Instructions for the task
Give back exactly the lines of the entries below from the line with "(1428.66 s)" to the line with "(1430.86 s)", inclusive, and only those.

Data under study
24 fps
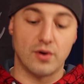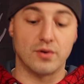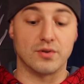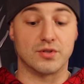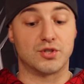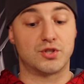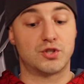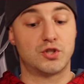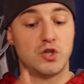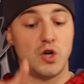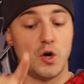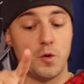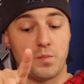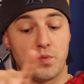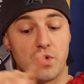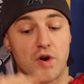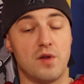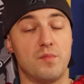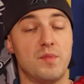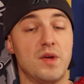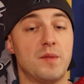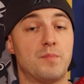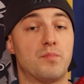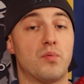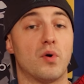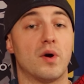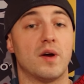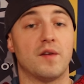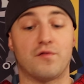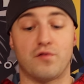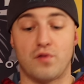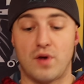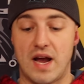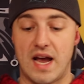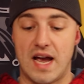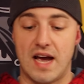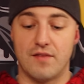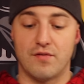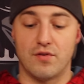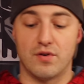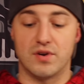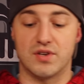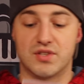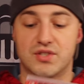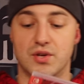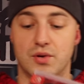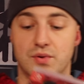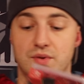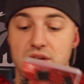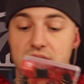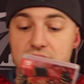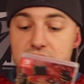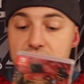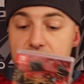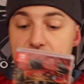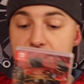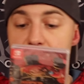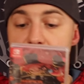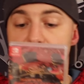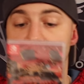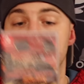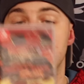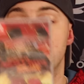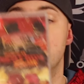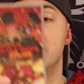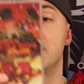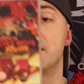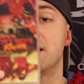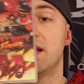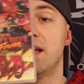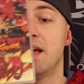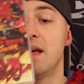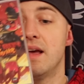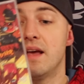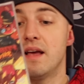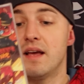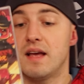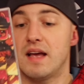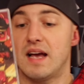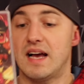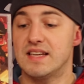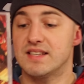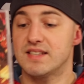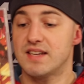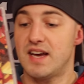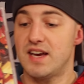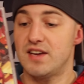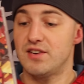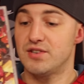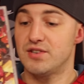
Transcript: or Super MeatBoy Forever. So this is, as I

--

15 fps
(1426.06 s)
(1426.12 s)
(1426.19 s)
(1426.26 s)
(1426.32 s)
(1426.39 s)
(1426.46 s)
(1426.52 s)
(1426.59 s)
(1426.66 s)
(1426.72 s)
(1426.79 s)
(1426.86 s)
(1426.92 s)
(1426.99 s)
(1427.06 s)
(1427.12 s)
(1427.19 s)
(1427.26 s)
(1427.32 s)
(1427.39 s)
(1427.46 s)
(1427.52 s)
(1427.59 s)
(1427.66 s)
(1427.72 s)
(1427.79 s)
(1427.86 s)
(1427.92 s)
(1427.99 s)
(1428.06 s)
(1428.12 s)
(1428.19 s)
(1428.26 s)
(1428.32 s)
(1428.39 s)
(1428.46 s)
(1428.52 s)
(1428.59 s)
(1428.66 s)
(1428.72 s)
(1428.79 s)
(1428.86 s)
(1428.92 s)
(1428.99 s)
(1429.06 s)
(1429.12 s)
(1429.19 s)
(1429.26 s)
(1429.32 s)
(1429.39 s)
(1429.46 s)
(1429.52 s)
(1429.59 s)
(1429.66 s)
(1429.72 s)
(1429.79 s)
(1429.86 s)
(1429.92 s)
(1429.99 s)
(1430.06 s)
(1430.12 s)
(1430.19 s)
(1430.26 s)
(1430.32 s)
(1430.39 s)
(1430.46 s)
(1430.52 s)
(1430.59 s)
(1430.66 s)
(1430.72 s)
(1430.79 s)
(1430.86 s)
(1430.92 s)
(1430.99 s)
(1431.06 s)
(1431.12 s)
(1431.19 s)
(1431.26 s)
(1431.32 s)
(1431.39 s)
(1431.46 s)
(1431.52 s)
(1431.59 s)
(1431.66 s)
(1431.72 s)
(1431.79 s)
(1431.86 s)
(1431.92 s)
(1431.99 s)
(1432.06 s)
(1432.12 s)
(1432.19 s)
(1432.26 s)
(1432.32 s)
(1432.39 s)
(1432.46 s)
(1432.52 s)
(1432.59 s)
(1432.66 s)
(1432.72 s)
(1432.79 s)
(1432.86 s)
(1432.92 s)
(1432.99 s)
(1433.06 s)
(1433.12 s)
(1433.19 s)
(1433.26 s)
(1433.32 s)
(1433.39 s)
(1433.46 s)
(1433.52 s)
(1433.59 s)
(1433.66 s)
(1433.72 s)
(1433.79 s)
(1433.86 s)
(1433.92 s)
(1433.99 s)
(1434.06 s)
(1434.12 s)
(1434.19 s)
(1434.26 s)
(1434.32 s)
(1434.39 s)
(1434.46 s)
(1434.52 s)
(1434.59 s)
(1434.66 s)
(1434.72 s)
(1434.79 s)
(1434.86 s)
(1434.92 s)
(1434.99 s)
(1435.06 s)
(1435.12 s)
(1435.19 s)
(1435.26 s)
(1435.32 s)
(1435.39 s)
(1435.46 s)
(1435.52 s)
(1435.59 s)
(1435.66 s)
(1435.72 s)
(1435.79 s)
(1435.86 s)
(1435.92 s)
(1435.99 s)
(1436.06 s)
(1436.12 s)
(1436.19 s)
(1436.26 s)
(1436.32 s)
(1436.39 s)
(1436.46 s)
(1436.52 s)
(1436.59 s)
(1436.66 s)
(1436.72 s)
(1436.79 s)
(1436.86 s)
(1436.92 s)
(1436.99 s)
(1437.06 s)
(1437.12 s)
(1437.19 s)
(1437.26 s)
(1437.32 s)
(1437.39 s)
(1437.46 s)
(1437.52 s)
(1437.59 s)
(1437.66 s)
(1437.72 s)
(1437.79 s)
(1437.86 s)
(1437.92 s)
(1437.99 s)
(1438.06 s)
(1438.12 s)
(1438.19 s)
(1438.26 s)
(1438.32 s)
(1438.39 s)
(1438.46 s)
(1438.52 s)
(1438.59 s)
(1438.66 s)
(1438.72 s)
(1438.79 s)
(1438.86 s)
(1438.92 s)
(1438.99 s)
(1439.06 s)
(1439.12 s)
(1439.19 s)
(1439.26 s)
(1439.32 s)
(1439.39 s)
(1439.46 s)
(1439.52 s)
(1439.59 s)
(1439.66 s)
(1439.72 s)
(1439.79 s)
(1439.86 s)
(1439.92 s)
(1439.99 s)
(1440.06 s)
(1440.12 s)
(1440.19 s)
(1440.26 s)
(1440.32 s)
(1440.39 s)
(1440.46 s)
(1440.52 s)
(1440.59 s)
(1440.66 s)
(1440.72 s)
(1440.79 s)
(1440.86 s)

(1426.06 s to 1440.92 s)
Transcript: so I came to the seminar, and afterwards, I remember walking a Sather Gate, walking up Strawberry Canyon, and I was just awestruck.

Written solution
(1428.66 s)
(1428.72 s)
(1428.79 s)
(1428.86 s)
(1428.92 s)
(1428.99 s)
(1429.06 s)
(1429.12 s)
(1429.19 s)
(1429.26 s)
(1429.32 s)
(1429.39 s)
(1429.46 s)
(1429.52 s)
(1429.59 s)
(1429.66 s)
(1429.72 s)
(1429.79 s)
(1429.86 s)
(1429.92 s)
(1429.99 s)
(1430.06 s)
(1430.12 s)
(1430.19 s)
(1430.26 s)
(1430.32 s)
(1430.39 s)
(1430.46 s)
(1430.52 s)
(1430.59 s)
(1430.66 s)
(1430.72 s)
(1430.79 s)
(1430.86 s)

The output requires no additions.